I thought it best to follow up on the snarky approach from my post on PEPCO solutions. How about something a little more practical?
The problems that need to be addressed include (apparently) better maintenance of the infrastructure for distributing electricity, and improvement of PEPCO’s responsiveness, especially to repairing wiring and connections when storms cause outages.
How can these problems best be addressed?
First, forget about Councilman Berliner’s dream of a publically owned power company. There is little empirical evidence to suggest that a publically owned utility would be more efficient or responsive than an investor-owned utility like PEPCO.
Keep in mind that PEPCO is already a monopoly – granted and enforced by the state. The main problem with a government-granted monopoly like PEPCO is that the firm has little incentive to improve service. Since the law precludes any competition with PEPCO, they don’t have to fear that customers will abandon them in favor of a different electricity provider.

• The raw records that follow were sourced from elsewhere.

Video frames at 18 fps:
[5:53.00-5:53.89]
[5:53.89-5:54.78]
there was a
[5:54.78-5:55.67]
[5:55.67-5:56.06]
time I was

How, then, can we provide incentive for PEPCO to do better? In theory, oversight from the state is designed to pressure them to be more responsive to consumer needs. And there have been many cries for the Public Service Commission to “crack down” on PEPCO. But the PSC doesn’t seem to have successfully induced PEPCO to better service. In fact, it almost seems like PSC has done the opposite.

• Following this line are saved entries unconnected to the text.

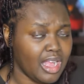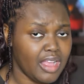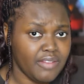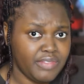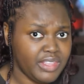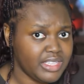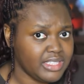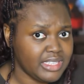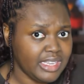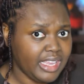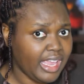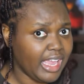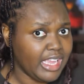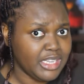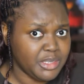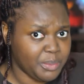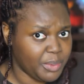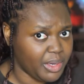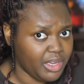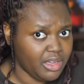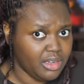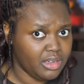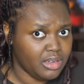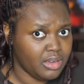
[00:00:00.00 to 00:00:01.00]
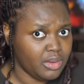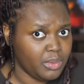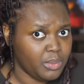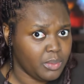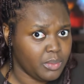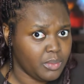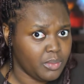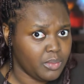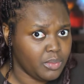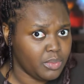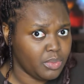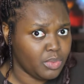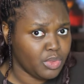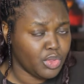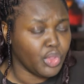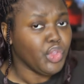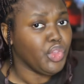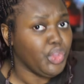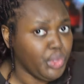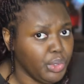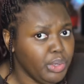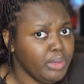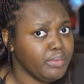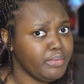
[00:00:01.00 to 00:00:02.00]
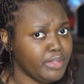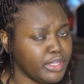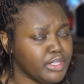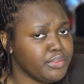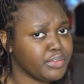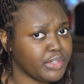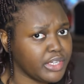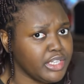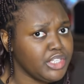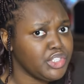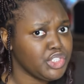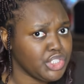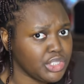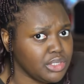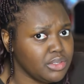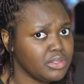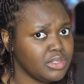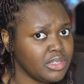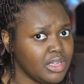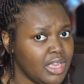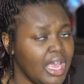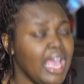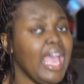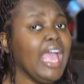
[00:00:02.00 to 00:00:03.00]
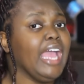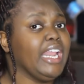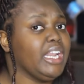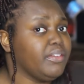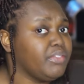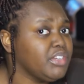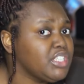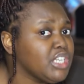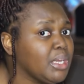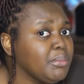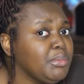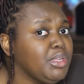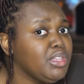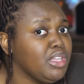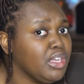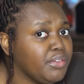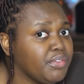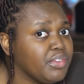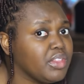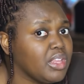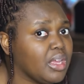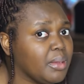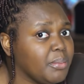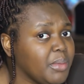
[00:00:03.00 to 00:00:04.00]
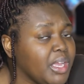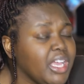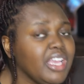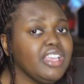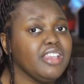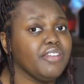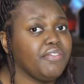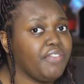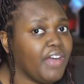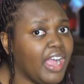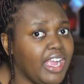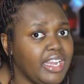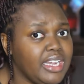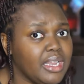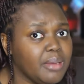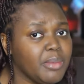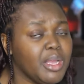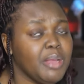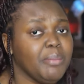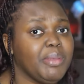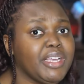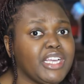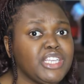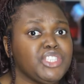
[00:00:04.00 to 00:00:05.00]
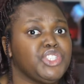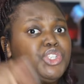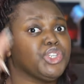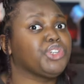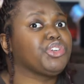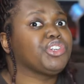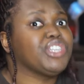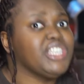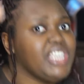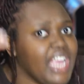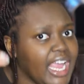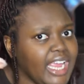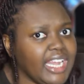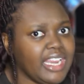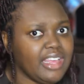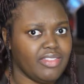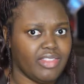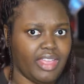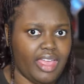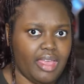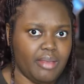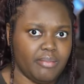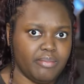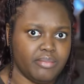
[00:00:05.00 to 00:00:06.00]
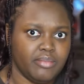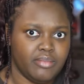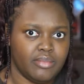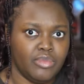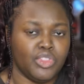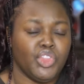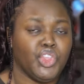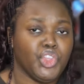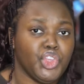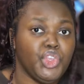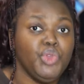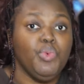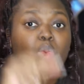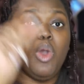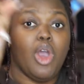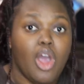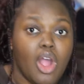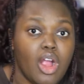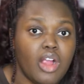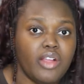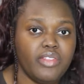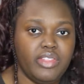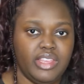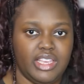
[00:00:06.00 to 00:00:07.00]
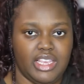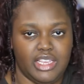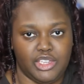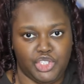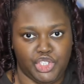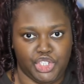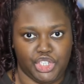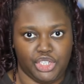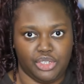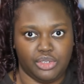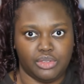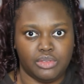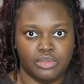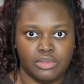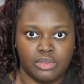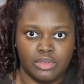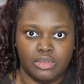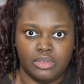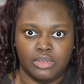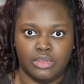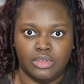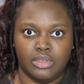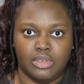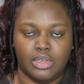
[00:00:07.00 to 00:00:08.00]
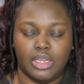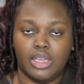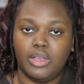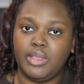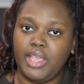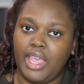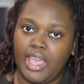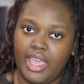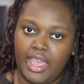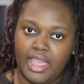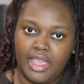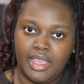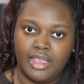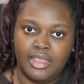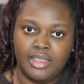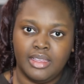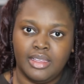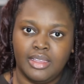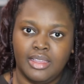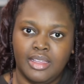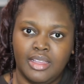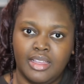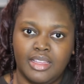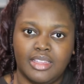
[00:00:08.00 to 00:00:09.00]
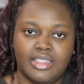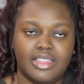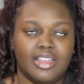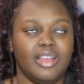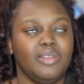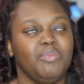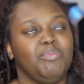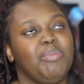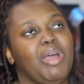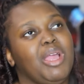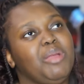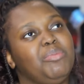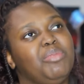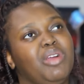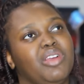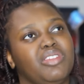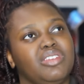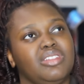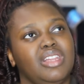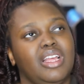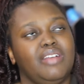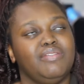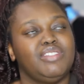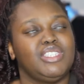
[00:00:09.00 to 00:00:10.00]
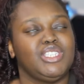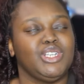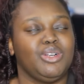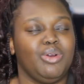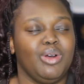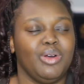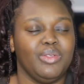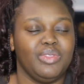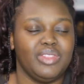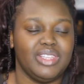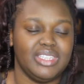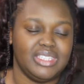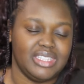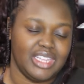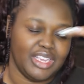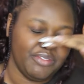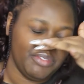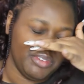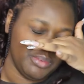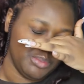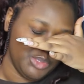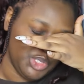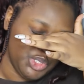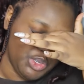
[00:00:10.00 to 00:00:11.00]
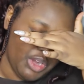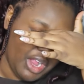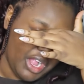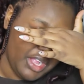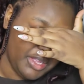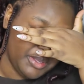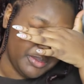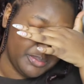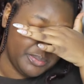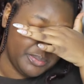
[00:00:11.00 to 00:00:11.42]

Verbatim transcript: of this engagement. You have looked for issues. And every time you look for them, you find them because you're creating them. You are the issue. Okay? My brother loves to quote this thing from Shrek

The policy solution may go back to that problem of incentives. Despite the monopoly they are granted, there are ways to improve the utility’s performance incentives.
1) Emphasize competition, wherever possible. Maryland law has already been changed to allow some flexibility and competition in generation of electricity. You can choose which of several firms you would like to buy power from. But in distribution of electricity – that is, bringing it into your home — we have no competition yet allowed by law. One way to do this is to emulate the model that is used for pay television services. In much of the county, you can choose your service provider for pay television. In addition to satellite services like Direct TV and Dish Network, service is provided by Comcast, RCN, and Verizon. If you get junk mail, or see television commercials, you know how fiercely those three firms battle for customers. For the most part, they are not building redundant wiring networks. They are competing for the right to use the existing network infrastructure (both cable and telephone) to provide services to customers. A similar model is used in telephone service. You don’t have to purchase your telephone service from Verizon; there is an array of CLECs (competitive local exchange carriers) that you can contract with. This doesn’t even discuss VOIP or other options. All of this competition has helped lower rates and improve service; wouldn’t it be nice to see the same thing happen for electricity distribution?

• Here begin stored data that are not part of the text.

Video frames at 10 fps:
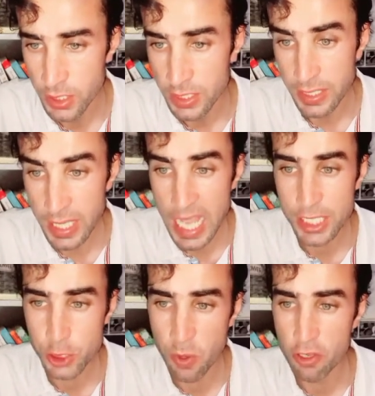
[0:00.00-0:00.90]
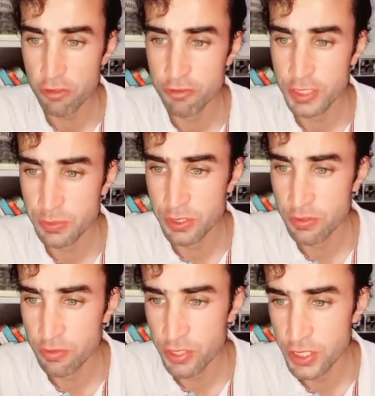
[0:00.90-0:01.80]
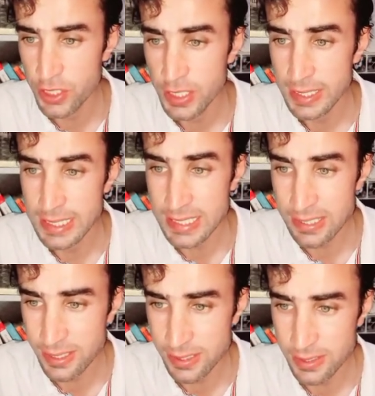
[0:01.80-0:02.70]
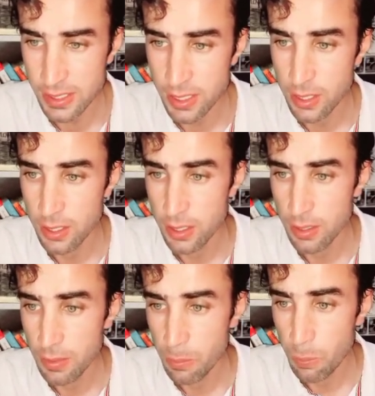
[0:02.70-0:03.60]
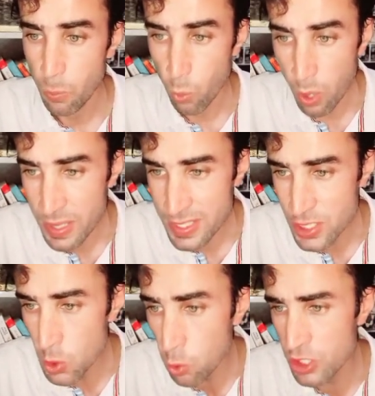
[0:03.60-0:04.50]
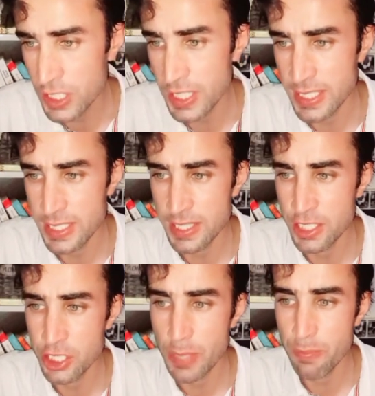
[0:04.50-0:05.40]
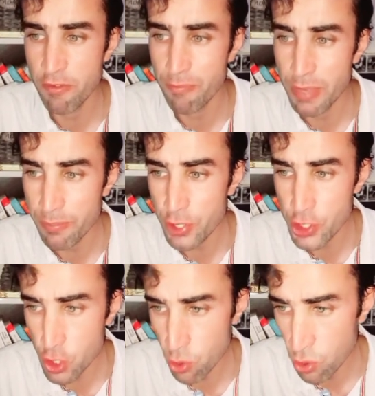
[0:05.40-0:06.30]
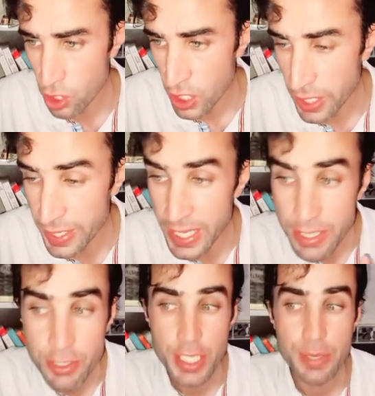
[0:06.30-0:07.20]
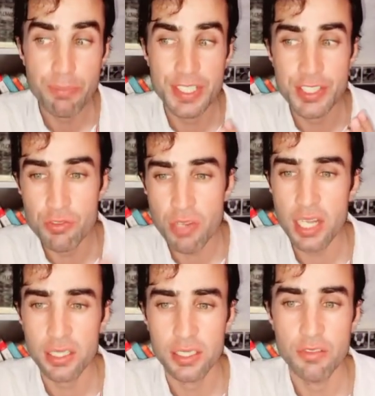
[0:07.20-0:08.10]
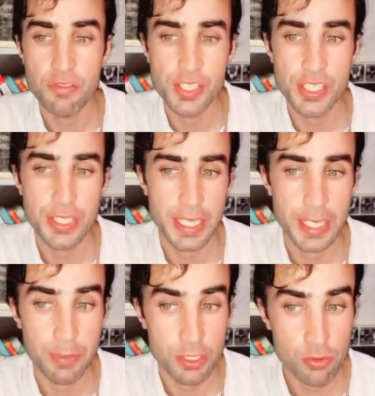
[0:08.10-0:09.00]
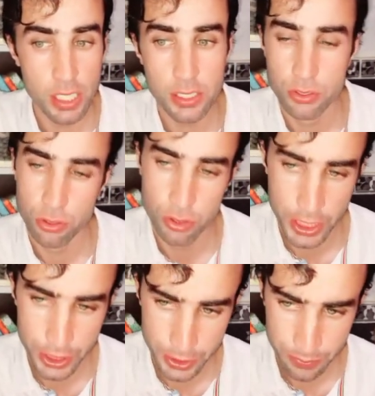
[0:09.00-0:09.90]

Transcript: The last part of chapter 3 discusses woman's nosiness in the shape of Bibi Jo, an anti-patriarchal vein in a patriarchal society.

2) Reduce barriers to entry. We need to make sure that the legal framework for electricity is advancing to meet the technological framework, which is changing all the time. Cogeneration, home solar, local generation – these are just a few ways for people to get electricity and (at least partially) bypass the PEPCO network. Any legal or administrative obstacles to increasing these options need to be removed.
3) Fix the “decoupling” policy. Decoupling was the legislative solution to an apparent paradox (or conflict of interest) that confronts electric utilities. On the one hand, the state wants to conserve energy, and utilities are required to subsidize energy efficiency programs for consumers. That left the utilities in the awkward position of urging customers to buy less from their businesses. The decoupling policy was the remedy: it guaranteed income to the utilities even if power consumption dropped.
The problem is that this creates a tremendous disincentive for utilities to be efficient about restoring power. As UMBC economist Tim Brennan phrases it, “[T]he silliest thing we could do would be to promise these utilities the same profits regardless of how much electricity they deliver.” The PSC has already taken steps to limit the charges that utilities can make, but the issue needs to be addressed more comprehensively.